Histoire philosophique et politique des établissemens et du commerce des Européens dans les deux Indes/Livre XI/Chapitre 13

XIII. De quelle manière on fait la guerre en Guinée.

La guerre n’eſt pas plus combinée que la politique. Nul gouvernement n’a de troupes à ſa ſolde. La profeſſion militaire eſt l’état de tout homme libre. Tous prennent les armes pour couvrir leurs frontières, ou pour aller chercher du butin. Les généraux ſont choiſis par les ſoldats, & le choix eſt confirmé par le prince. L’armée marche, & le plus ſouvent les hoſtilités commencées le matin, ſont terminées le ſoir. L’incurſion du moins n’eſt jamais longue, parce que n’ayant point de magaſins, le défaut de ſubſiſtances oblige de ſe retirer. Ce ſeroit un grand malheur pour ces peuples, qu’on leur enſeignât l’art de tenir la campagne quinze jours de ſuite.

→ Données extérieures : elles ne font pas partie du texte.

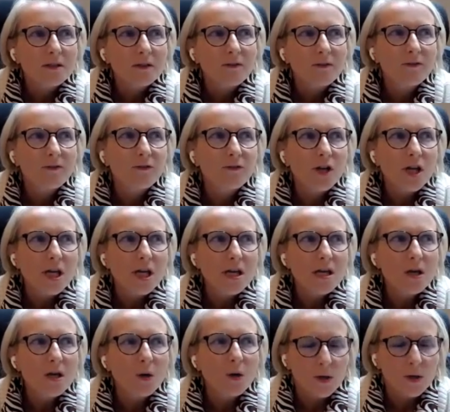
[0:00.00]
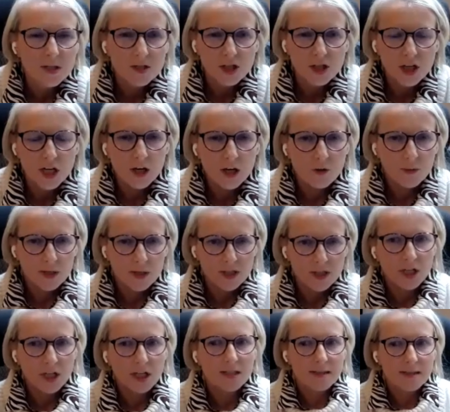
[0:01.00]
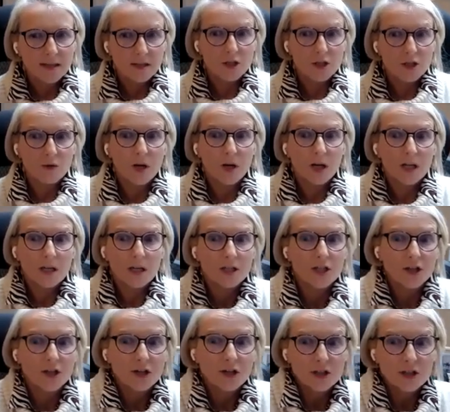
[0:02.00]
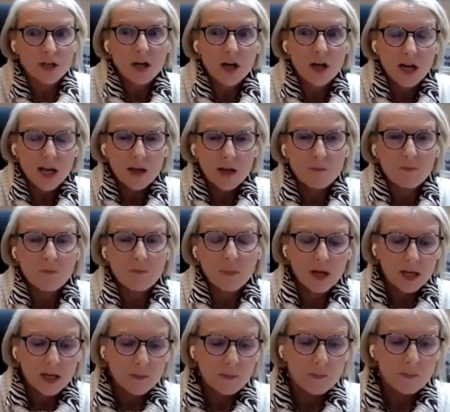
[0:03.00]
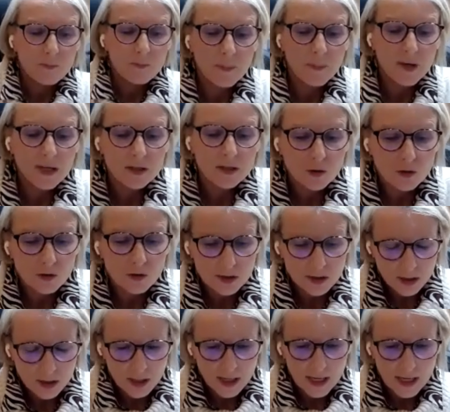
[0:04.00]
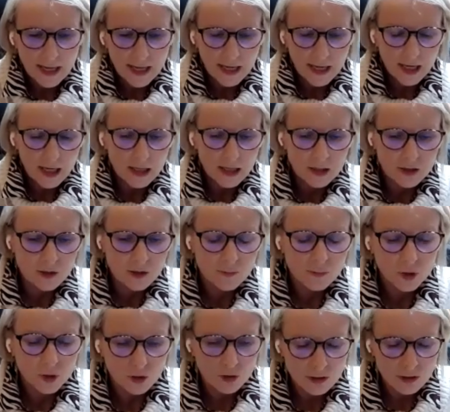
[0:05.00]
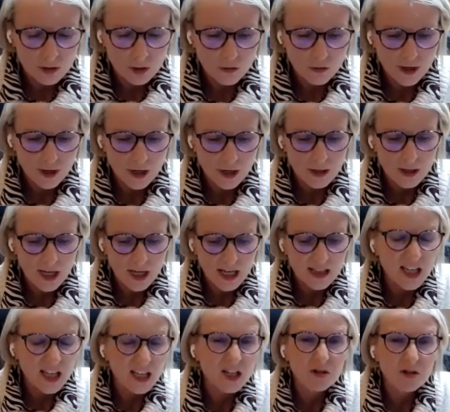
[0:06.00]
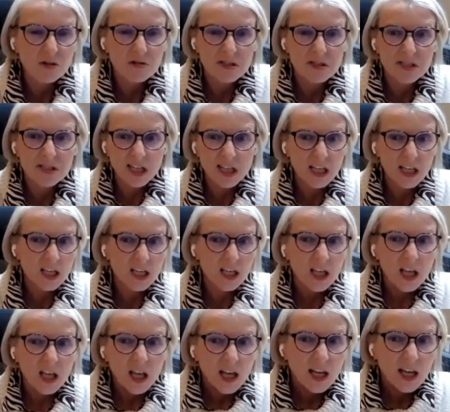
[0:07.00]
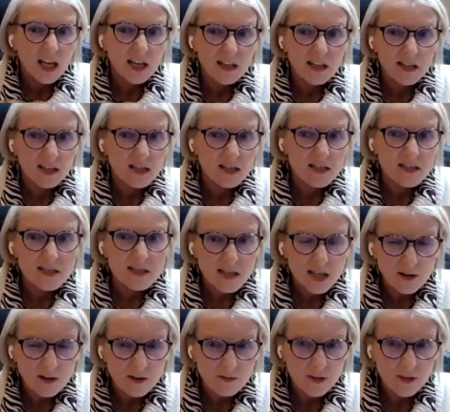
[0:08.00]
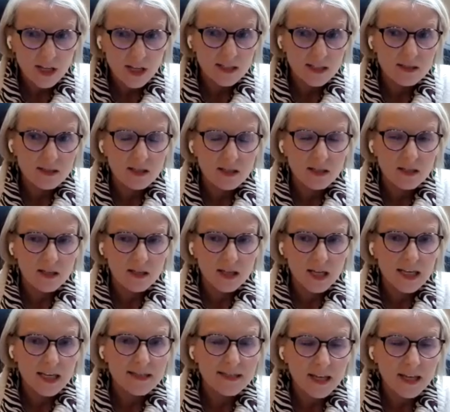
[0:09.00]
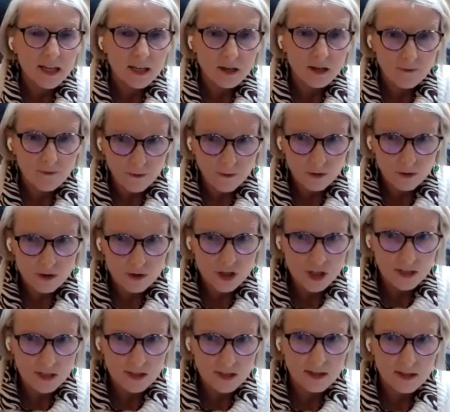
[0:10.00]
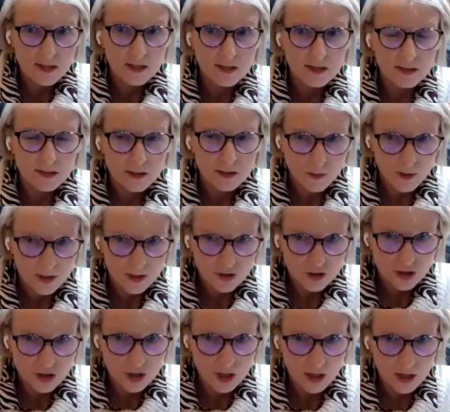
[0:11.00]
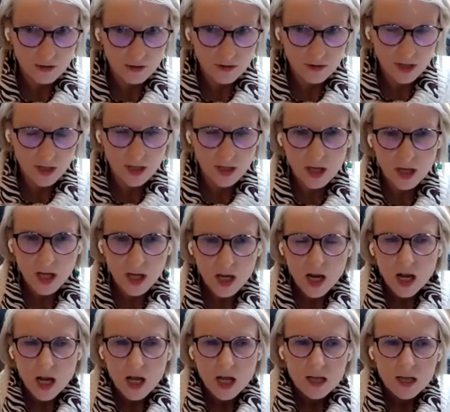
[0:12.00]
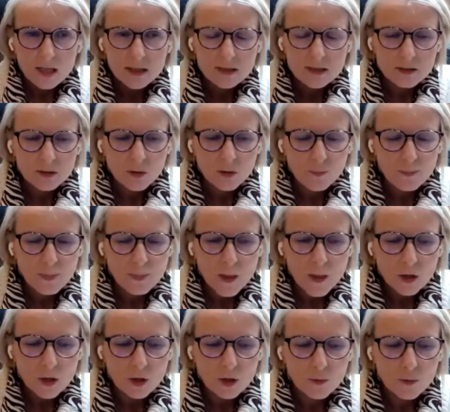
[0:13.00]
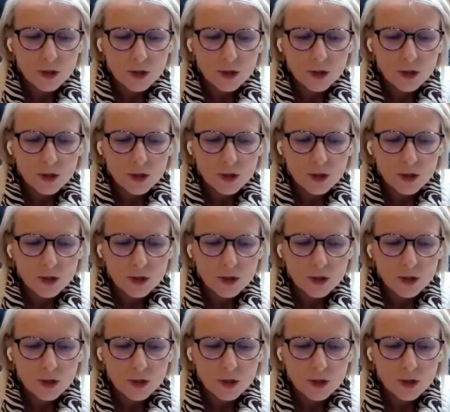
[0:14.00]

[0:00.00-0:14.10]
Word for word: a free questionnaire which I can send you on Deirdre and um, by Peg Dawson and Dawson and Greer, and that looks at like uh, it's a self it's a, an executive functioning skills questionnaire. Okay, so you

Ce n’eſt point le déſir de s’agrandir qui donne naiſſance aux troubles qui déchirent aſſez ſouvent ces contrées. Une inſulte faite dans une cérémonie, un vol furtif ou violent, le rapt d’une fille, voilà les ſujets ordinaires de la guerre. Dès le lendemain d’une bataille, le rachat des priſonniers ſe fait de part & d’autre. On les échange avec des marchandiſes, ou avec des eſclaves. Jamais on ne cède aucune portion du territoire ; il appartient tout entier à la commune, dont le chef fixe l’étendue que chacun doit cultiver, pour en recueillir les fruits.

Cette manière de terminer les différends, n’eſt pas ſeulement des petits états qui ont des chefs trop ſages pour chercher à s’agrandir, trop âgés pour ne pas aimer la paix. Les grands empires ſont réduits à s’y conformer avec des voiſins plus foibles qu’eux. Le deſpote n’a jamais de malice ſur pied ; & quoiqu’il diſpoſe à ſon gré de la vie des gouverneurs de ſes provinces, il ne leur preſcrit aucun principe d’adminiſtration. Ce ſont de petits ſouverains qui, dans la crainte d’être ſoupçonnés d’ambition & punis de mort, vivent en bonne intelligence avec les peuplades électives qui les environnent. L’harmonie entre les puiſſances conſidérables & les autres états, ſubſiſte en même tems par le pouvoir immenſe que le prince a ſur ſes ſujets, & par l’impoſſibilité où il eſt de s’en ſervir comme il le voudroit. Sa volonté n’eſt qu’un trait qui ne peut frapper qu’un coup & qu’une tête à la fois. Il peut bien ordonner la mort de ſon lieutenant, & toute la province l’étranglera à ſon commandement : mais s’il ordonnoit la mort de tous les habitans de la province, perſonne ne voudroit exécuter cet ordre, & ſa volonté ne ſuffiroit pas pour armer une autre province contre celle-là. Il peut tout contre chacun en particulier : mais il ne peut rien contre tous enſemble.

Une autre raiſon qui empêche l’aſſerviſſement des petits états par les grands, c’eſt que ces peuples n’attachent aucune idée à la gloire des conquêtes. Le ſeul homme qui en ait paru touché, étoit un courtier d’eſclaves, qui, dès ſon enfance, avoit fréquenté les vaiſſeaux Européens, & qui, dans un âge plus mûr, fit un voyage en Portugal. Ce qu’il voyoit, ce qu’il entendoit dire, enflamma ſon imagination, & lui apprit qu’on ſe faiſoit ſouvent un grand nom en occaſionnant de grands malheurs. De retour dans ſa patrie, il ſe ſentit humilié d’obéir à des gens moins éclairés que lui. Ses intrigues l’élevèrent à la dignité de chef des Akanis, & il vint à bout de les armer contre leurs voiſins. Rien ne put réſiſter à ſa valeur, & ſa domination s’étendit ſur plus de cent lieues de côtes, dont Anamabou étoit le centre. Il mourut. Perſonne n’oſa lui ſuccéder ; & tous les reſſorts de ſon autorité ſe relâchant à la fois, chaque choſe reprit ſa place.